In order to protect our data in the medium term the algorithms and protocols used must be resistant to developments in Quantum Computing that could result in many conventional public key algorithms becoming breakable – that is, reversible from the public key.
As new algorithms and mechanisms are proposed how should they be safely included in systems without ultimately undermining security because of their immaturity?
Several areas of mathematics are being considered as possibly resistant to quantum computer attacks. These fundamental mathematical ideas are then used to create algorithms and protocols for performing particular functions, such as key agreement or signing.
The development of new cryptography relieves heavily upon review, analysis and attempts to break the algorithms or underlying mathematics. This takes time. From the time a mathematical idea or algorithm is proposed it may be several years before sufficient analysis has been performed to have confidence that the algorithm or mechanism is suitable.
Where a mechanism is devised that performs a similar task to an existing mechanism, the strategy may be to replace the classical algorithm with the new quantum resistant algorithm.

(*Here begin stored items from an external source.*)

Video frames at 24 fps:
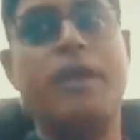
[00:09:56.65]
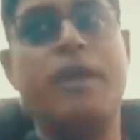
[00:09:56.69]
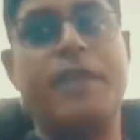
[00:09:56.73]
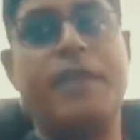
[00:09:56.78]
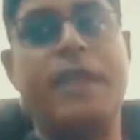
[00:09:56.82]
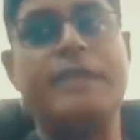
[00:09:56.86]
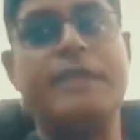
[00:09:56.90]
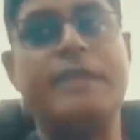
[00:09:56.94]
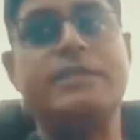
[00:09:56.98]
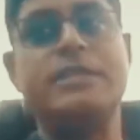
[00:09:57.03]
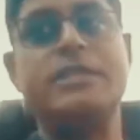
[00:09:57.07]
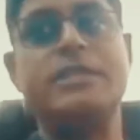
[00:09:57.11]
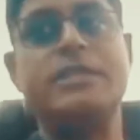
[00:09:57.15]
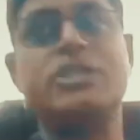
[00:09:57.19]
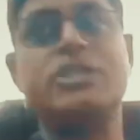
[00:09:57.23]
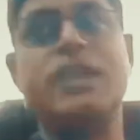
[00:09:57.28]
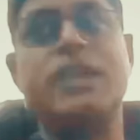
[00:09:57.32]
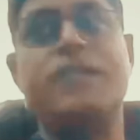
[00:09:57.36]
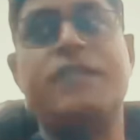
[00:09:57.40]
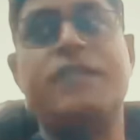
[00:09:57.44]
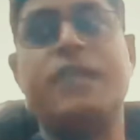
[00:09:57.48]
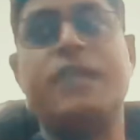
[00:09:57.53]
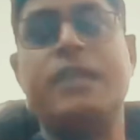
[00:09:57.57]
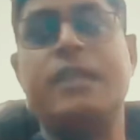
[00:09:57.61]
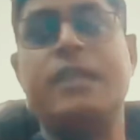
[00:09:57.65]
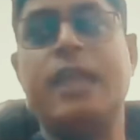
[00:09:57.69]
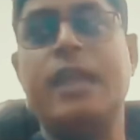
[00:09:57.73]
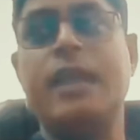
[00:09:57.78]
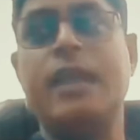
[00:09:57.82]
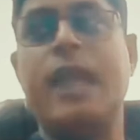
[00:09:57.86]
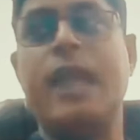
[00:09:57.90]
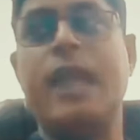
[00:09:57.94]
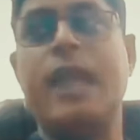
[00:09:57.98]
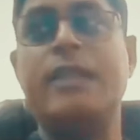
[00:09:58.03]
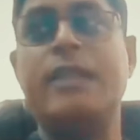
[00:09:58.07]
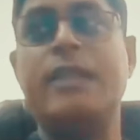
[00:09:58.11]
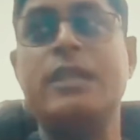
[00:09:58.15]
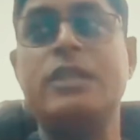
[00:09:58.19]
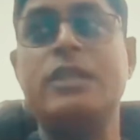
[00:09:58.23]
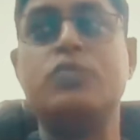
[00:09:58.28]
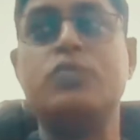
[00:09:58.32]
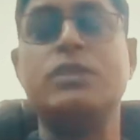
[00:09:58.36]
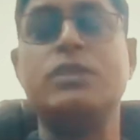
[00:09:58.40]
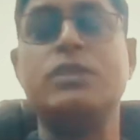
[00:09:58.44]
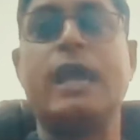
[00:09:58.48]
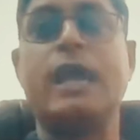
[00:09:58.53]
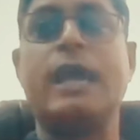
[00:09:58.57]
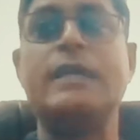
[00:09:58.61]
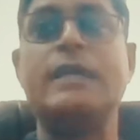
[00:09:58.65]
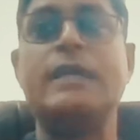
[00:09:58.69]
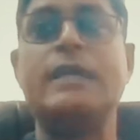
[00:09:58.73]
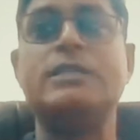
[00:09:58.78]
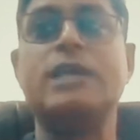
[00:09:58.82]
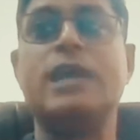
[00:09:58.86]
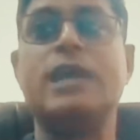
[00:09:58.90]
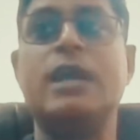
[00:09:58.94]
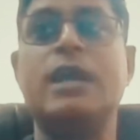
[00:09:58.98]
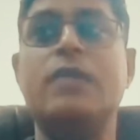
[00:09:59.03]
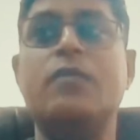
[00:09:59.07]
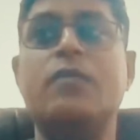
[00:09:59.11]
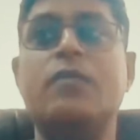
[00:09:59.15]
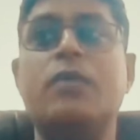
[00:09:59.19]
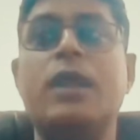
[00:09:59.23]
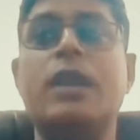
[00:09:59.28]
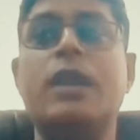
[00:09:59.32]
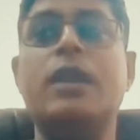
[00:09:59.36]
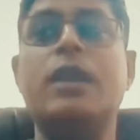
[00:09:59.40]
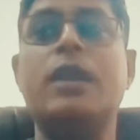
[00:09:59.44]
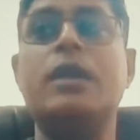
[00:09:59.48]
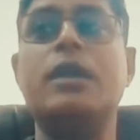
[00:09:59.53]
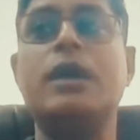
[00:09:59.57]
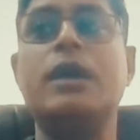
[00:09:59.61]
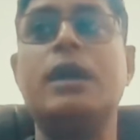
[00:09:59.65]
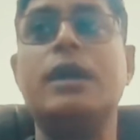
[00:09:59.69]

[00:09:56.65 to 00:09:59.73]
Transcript: have raised this safety thing, and this was a concern when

Because of the ‘new-ness’ of the quantum resistant mechanism there is a real risk that some defects are found and improvements made in the coming years. The defects may not necessarily be related to quantum computing, but can be exploited now. This would mean moving from the current mechanism to the new quantum resistant algorithm would make the security position worse.
To counteract this problem of immaturity while making best efforts to be quantum resistant, the deployment of, relatively, immature quantum resistance algorithms should be done while continuing to use the best mechanisms currently known. This means, for example, in the case of key exchange, a classical Diffie-Hellman algorithm should be used in conjunction with the new quantum resistant exchange and the shared secrets that each produce combined to create the resulting shared key.
Similarly, quantum resistant signature algorithms can be used in conjunction with classical signature algorithms. Therefore an object being signed should have two signatures related to the object, one from a classical signing mechanism and the other from the new quantum resistant algorithm.
In protocols (for example IKEv2) and data formats (for example certificates) the fact that a public key, or a signature is for multiple algorithms can be hidden within the data fields. Therefore the new algorithm identifiers should not refer to a single new mechanism (for example, the quantum resistant algorithm X), but to the combination (for example, X25519 and the quantum resistant algorithm X).
Because of the many classical algorithms currently used this could lead to a proliferation of combinations of algorithms. Therefore, careful consideration and effort should be made to minimize the number of classical algorithms proposed in combination with new quantum resistant algorithms –preferably there would be only be one for each mechanism.
To end, I’ll leave you with this question: Do you believe we can get to a positon wherein all new quantum resistant key agreement algorithms are used in combination with X25519 algorithm, and all quantum resistant signing algorithms are used in combination with Ed25519?